For his career, Price is only a 32% three-point shooter, but last year he knocked down 35% of his attempts from beyond the arc, and the Knicks have a decent track record turning iffy shooters into reliable ones (see: Anthony, Carmelo; Shumpert, Iman). As a starter for 22 games last season, Price managed 9 points, 2.5 rebounds, and 4.7 assists for the Wizards. The Wizards were the same offensively with him on the floor versus on the bench and slightly better defensively when he played. He has good size at 6’3″, 185 lb. and could play in small-ball lineups with Prigioni sharing back-court time with him. He’s young and has starting experience which means, if necessary, the Knicks could rely on him to play serious minutes if a situation demands it.
2.) Wing: Mickael Pietrus
The crop of remaining wing players isn’t quite as rich, but there some potential finds in there for the Knicks. For whatever reason, Mickael Pietrus hasn’t been able to stick with one team for the last three seasons, but he’s been productive pretty much everywhere he’s been. Pietrus was a huge part of some good playoff teams in Golden State and Orlando years ago, and even played an important role for the Boston Celtics two seasons ago during their playoff run. He’s been on three teams in three years and hasn’t had a long-term contract in awhile; he should be available for the veteran’s minimum.

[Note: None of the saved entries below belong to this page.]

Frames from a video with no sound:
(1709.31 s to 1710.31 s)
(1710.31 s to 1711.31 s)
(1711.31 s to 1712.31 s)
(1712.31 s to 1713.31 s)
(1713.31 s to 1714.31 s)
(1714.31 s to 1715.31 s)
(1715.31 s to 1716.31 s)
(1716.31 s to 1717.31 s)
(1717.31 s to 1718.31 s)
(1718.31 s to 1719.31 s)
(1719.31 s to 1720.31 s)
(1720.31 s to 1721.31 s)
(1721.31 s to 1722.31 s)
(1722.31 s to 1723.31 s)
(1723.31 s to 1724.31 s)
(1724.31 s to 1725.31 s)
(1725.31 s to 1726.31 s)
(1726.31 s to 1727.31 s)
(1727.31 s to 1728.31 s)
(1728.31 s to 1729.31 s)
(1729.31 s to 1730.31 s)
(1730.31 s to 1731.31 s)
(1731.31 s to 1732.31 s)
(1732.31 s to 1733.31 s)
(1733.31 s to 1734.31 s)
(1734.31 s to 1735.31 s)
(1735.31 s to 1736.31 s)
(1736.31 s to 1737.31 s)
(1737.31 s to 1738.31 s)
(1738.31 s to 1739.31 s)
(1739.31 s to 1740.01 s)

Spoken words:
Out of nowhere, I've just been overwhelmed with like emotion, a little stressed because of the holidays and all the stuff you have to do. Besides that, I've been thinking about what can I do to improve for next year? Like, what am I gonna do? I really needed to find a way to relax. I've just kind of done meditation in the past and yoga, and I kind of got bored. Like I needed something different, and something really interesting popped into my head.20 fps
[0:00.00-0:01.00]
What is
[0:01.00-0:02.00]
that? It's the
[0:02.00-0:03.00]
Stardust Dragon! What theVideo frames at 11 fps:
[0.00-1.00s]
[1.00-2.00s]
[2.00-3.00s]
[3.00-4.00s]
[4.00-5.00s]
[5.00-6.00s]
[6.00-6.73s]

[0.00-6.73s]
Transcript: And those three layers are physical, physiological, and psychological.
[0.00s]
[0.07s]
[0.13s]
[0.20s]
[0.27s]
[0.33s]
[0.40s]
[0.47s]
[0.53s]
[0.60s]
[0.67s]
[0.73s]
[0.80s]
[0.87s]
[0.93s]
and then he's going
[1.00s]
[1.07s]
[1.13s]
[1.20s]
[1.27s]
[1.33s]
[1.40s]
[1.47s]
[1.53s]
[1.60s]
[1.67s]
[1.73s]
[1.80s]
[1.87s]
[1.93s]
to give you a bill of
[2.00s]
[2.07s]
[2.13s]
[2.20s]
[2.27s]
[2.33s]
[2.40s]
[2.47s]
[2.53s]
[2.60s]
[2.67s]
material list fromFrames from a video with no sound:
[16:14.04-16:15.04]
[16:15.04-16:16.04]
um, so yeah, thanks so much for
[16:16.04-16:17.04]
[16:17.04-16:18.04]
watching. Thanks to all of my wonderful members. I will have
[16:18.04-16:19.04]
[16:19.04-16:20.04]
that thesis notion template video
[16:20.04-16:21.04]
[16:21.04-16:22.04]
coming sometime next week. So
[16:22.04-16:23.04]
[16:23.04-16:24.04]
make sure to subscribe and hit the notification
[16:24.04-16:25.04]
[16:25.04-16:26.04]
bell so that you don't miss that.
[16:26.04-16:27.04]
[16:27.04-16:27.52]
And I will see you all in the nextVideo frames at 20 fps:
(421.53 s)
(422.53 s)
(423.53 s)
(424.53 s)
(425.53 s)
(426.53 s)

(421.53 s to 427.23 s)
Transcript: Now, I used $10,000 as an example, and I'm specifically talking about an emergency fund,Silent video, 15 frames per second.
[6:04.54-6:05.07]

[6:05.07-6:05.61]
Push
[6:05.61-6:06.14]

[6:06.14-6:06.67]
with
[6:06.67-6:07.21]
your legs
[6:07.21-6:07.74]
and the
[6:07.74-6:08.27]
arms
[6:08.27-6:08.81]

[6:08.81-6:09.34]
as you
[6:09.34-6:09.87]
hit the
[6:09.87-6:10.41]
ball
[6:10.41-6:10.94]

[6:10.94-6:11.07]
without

Pietrus has always been a capable shooter, averaging over 35% from downtown for his career. His 3FG numbers have been declining recently, but his career has shown that he’s a reliable option from beyond the arc. He’s a willing rebounder for his size, can defend when he puts his mind to it, and doesn’t require minutes or much usage on the court. The Knicks have Anthony, Shumpert, Smith, and Tim Hardaway Jr. (if he plays well) to trot out on the wings, but having a little insurance for a 3-and-D player would be helpful to have stored on the bench.
3.) Center: Ronny Turiaf
Outside of Chandler, the Knicks don’t have many big men who want to do big-men things. Amar’e Stoudemire and Andrea Bargnani are big players, but offensive-minded and defensively averse. Ronny Turiaf only wants to do big man things. He’s not the prettiest player to watch, but there’s no doubting how hard Turiaf plays. He’s a legitimately great shot-blocker (2.6 per 36 minutes), rebounds well (7.7 per 36), and helps his teams defensively. He can knock down a mid-range jumper, but won’t look to often. Instead, he’ll set picks, roll to the basket, and look to dunk it ferociously.
Best yet, Turiaf is the best bench cheerleader perhaps in the NBA. He waves towels like no other, dances, screams, and gets legitimately happy for his teammates. He doesn’t need minutes (he gets injured often, unfortunately) and doesn’t complain about his role. For a Knicks team that will probably go small when Chandler’s not in the game, Turiaf would be a nice, legitimate big man to have waiting on the bench.